**EXERCISE BRIEF:** Transcribe each entry in full, and leave the images out.

**RAW DATA:**
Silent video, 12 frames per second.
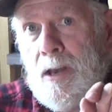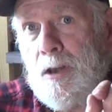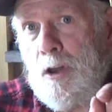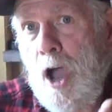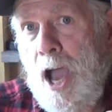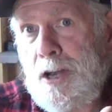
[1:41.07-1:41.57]

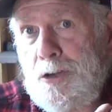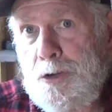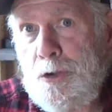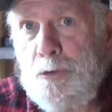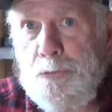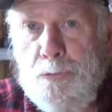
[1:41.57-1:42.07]
not
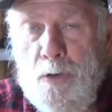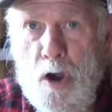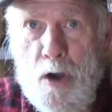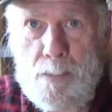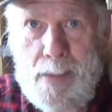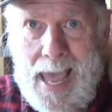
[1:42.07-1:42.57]
too
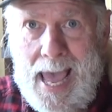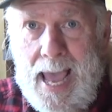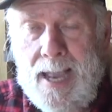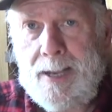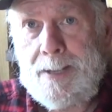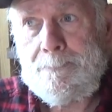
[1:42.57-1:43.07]
far
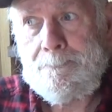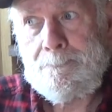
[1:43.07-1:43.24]
back,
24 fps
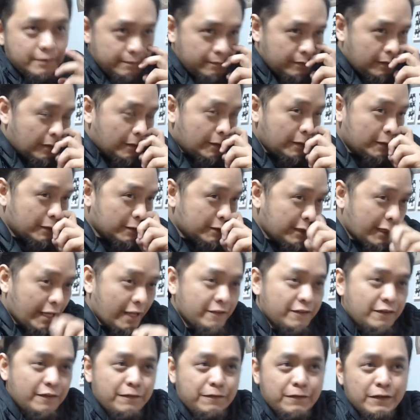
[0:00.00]
the
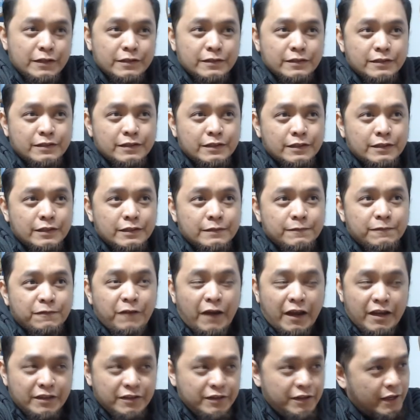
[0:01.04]
scientific uh,
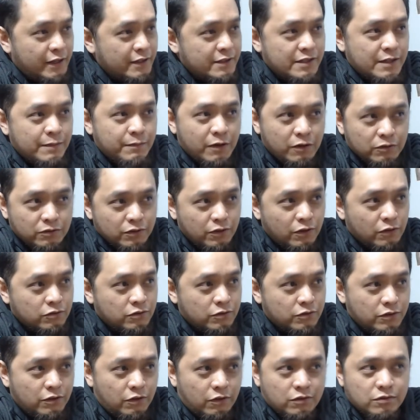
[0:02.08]
findings about Doctor
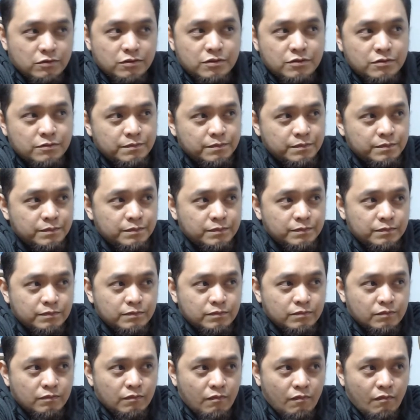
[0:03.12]
Dogs? Ah, you
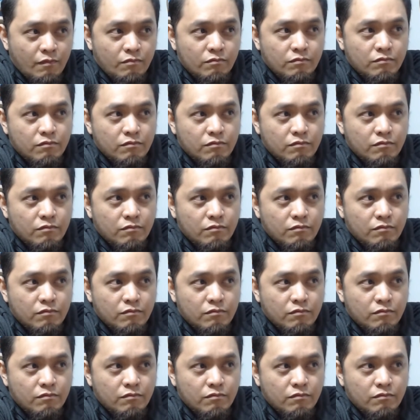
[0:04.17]
know, if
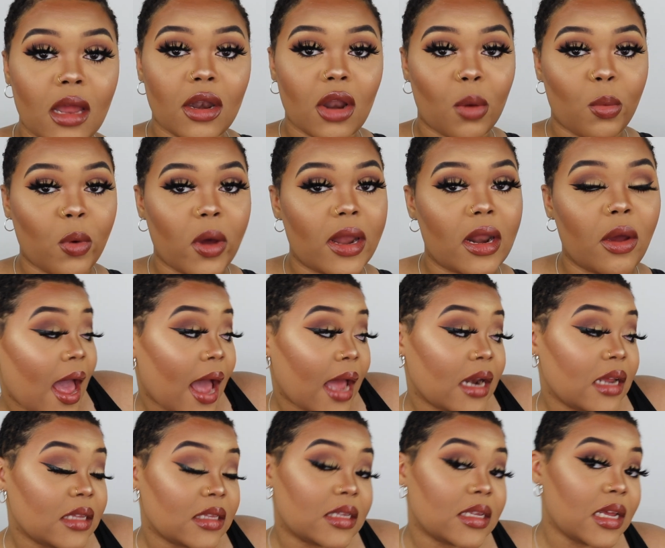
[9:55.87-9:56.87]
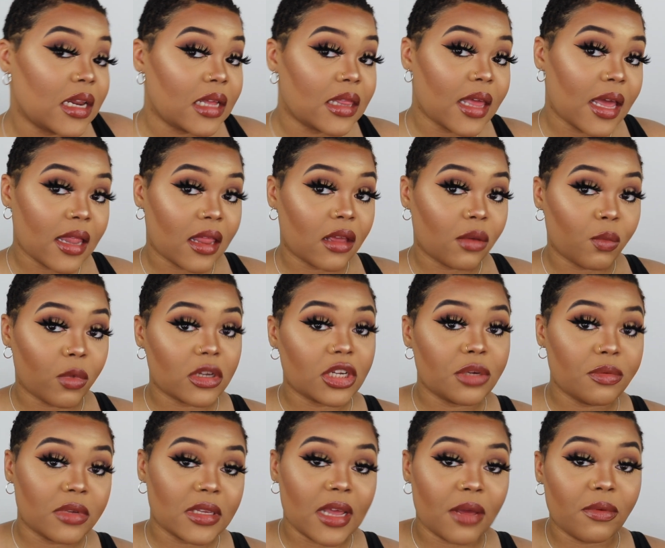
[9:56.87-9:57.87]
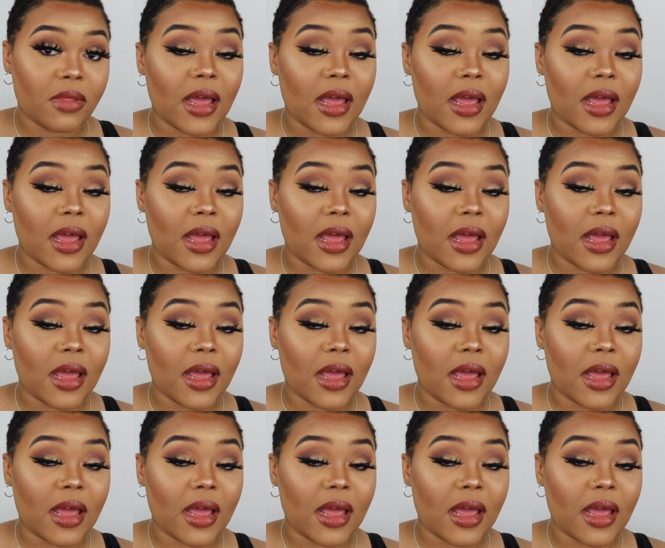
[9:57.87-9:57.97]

No bueno. I didn't see anything like what she was saying,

**SOLVED EXERCISE:**
Silent video, 12 frames per second.
[1:41.07-1:41.57]

[1:41.57-1:42.07]
not
[1:42.07-1:42.57]
too
[1:42.57-1:43.07]
far
[1:43.07-1:43.24]
back,
24 fps
[0:00.00]
the
[0:01.04]
scientific uh,
[0:02.08]
findings about Doctor
[0:03.12]
Dogs? Ah, you
[0:04.17]
know, if
[9:55.87-9:56.87]
[9:56.87-9:57.87]
[9:57.87-9:57.97]

No bueno. I didn't see anything like what she was saying,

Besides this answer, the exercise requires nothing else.